You must repeat these steps in every virtual machine and every time you restart a virtual machine! It is absolutely essential that you do this for future labs otherwise your results may not be acceptable.
Click the “Enter Quick Switch Mode” button (the far right icon on the VMWare Toolbar). This will increase the processing power given to your virtual machines and increase accuracy of data. You should have two tabs that will allow you to switch between your virtual machines.
Installation of Traffic Generators and Servers
Install your TCP generator executable onto virtual_1 and UDP generator executable onto virtual_2 by using sftp to copy from your physical host. For example, if your tcp_gen application is in the directory /root/lab2 on your physical host, type from your virtual machine:
$sftp 57.35.(c or d).1
enter root’s password
sftp> get(location on host machine of the files)
sftp> quit
If you have any problems, consult man sftp. You should still have the executable code from previous labs; do not try to compile the source codes on any end station.
Log onto the destination computer next to you with the root account and password. Make a directory called “Group A” where A is your group number. Then sftp your tcp_sink and udp_sink executables to this directory.
Executing the Traffic
You will run the two traffic generators on your virtual machines so that all traffic is directed through the router. All of that happens on one physical computer enclosed in the dotted box in the lab figure. The router will forward the traffic to the other physical machine which is the destination. A bottleneck will be created because only 10Mbps of traffic can be transmitted out of your router, so the TCP and UDP generators will fight for this bandwidth.
The IP address of your destination host is as indicated by the diagram on the front of this lab.
Using the TCP and UDP traffic generators, record data to demonstrate how UDP can slow down TCP traffic so that TCP cannot get very much throughput. UDP traffic should cause the TCP traffic flow control mechanism to slow down the TCP throughput while UDP, which has no flow control mechanism, keeps transmitting at the same speed. You will need to record enough data to make graphs of your results.
UDP vs. One TCP Generator
(You have two virtual machines… run tcp_gen on one and udp_gen on another!)
Step 1: Start tcp_sink at your destination. Run tcp_gen by itself and note that it works as expected. Maximize the TCP throughput by decreasing the inter-arrival time and measure the maximum throughput recorded by tcp_sink. Remember that the important value is the quantity received at the destination, not the quantity sent at your source.
Step 2: Start udp_sink at your destination and run udp_gen by itself, noting that it works as expected. Maximize the UDP throughput and record this value. Note that because udp_sink requires reception of a termination packet in order to calculate statistics, it may not be wise to set the interarrival time extremely low.

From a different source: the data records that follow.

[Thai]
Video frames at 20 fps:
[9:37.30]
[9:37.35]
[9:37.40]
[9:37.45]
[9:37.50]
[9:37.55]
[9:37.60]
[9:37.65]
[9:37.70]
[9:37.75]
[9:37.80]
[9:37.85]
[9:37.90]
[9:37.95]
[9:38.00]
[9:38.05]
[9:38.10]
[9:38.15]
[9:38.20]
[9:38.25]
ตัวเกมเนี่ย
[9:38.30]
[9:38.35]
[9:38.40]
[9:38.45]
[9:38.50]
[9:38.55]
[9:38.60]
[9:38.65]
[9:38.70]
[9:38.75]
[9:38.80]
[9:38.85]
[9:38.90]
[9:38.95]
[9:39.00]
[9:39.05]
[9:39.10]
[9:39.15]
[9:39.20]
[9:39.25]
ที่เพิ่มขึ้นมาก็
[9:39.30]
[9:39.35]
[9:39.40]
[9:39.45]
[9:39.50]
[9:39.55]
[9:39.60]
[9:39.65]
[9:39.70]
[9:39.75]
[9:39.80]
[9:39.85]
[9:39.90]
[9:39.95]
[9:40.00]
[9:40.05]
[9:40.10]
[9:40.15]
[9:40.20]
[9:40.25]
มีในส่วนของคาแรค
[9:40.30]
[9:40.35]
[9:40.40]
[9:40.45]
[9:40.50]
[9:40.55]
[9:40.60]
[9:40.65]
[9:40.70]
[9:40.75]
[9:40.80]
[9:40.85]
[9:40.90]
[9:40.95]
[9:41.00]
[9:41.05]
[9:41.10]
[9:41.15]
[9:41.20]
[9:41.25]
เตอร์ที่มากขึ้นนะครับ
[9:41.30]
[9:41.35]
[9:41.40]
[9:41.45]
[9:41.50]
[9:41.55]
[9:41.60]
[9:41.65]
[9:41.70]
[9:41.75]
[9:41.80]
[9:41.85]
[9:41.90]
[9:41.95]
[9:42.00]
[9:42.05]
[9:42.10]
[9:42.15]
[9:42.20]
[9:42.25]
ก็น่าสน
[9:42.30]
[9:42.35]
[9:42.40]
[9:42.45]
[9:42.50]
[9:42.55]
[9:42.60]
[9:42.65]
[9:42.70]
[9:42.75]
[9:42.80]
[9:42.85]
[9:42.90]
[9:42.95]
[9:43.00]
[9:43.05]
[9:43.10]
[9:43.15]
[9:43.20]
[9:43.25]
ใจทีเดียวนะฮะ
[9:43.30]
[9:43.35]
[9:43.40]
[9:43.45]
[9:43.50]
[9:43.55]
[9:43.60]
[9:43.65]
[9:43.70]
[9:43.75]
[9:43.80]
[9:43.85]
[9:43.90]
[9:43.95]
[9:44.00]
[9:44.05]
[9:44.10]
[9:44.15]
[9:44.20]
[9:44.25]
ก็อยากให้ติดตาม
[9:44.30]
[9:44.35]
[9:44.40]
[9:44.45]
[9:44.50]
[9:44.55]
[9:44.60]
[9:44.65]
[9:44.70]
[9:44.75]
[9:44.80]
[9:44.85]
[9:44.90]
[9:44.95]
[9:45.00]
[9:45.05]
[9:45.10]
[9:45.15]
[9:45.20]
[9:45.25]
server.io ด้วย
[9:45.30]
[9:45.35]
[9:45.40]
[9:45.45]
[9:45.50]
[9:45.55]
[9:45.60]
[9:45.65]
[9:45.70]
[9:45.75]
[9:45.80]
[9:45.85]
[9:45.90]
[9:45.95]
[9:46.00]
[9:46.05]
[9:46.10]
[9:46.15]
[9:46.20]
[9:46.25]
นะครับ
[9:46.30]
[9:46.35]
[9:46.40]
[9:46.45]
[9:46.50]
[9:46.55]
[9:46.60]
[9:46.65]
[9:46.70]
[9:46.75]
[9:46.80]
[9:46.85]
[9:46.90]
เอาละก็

If the termination packet (the one with the special characters that the sink is looking for to initiate printing statistics) is lost en route to your destination, you will have to stop the sink and the gen, and start your trial over. Q. Why this is not a problem for the tcp generator?

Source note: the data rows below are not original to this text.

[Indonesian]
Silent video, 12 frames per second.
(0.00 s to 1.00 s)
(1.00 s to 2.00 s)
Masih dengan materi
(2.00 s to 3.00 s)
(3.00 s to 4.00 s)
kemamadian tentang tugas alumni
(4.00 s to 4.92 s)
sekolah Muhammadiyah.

Step 3: Start the UDP traffic at a relatively low throughput (high interarrival time). Quickly start the TCP traffic generator with the inter-arrival time used in Step 1, and then stop it in about 30 seconds. Quickly stop the UDP traffic generator. Note that it is important to minimize the amount of time that both the UDP and TCP traffic generators are running, as this will result in errors for your results by including measurements when there is no contention. Record the throughput in Mbps as received by the destination of both UDP and TCP data.
Step 4: Slowly increment the attempted UDP throughput by decreasing the UDP interarrival time and repeating Step 3. Continue until virtually all TCP traffic has disappeared or you reach a UDP interarrival time below 0.8ms. Choose your interarrival times carefully so that one can see the effects of UDP and TCP traffic interaction. Many points showing the same distribution of UDP and TCP traffic is not educational. Your points should demonstrate the subtle effect of UDP traffic on TCP when there is a bottleneck. You should have at least 6 points to show the change.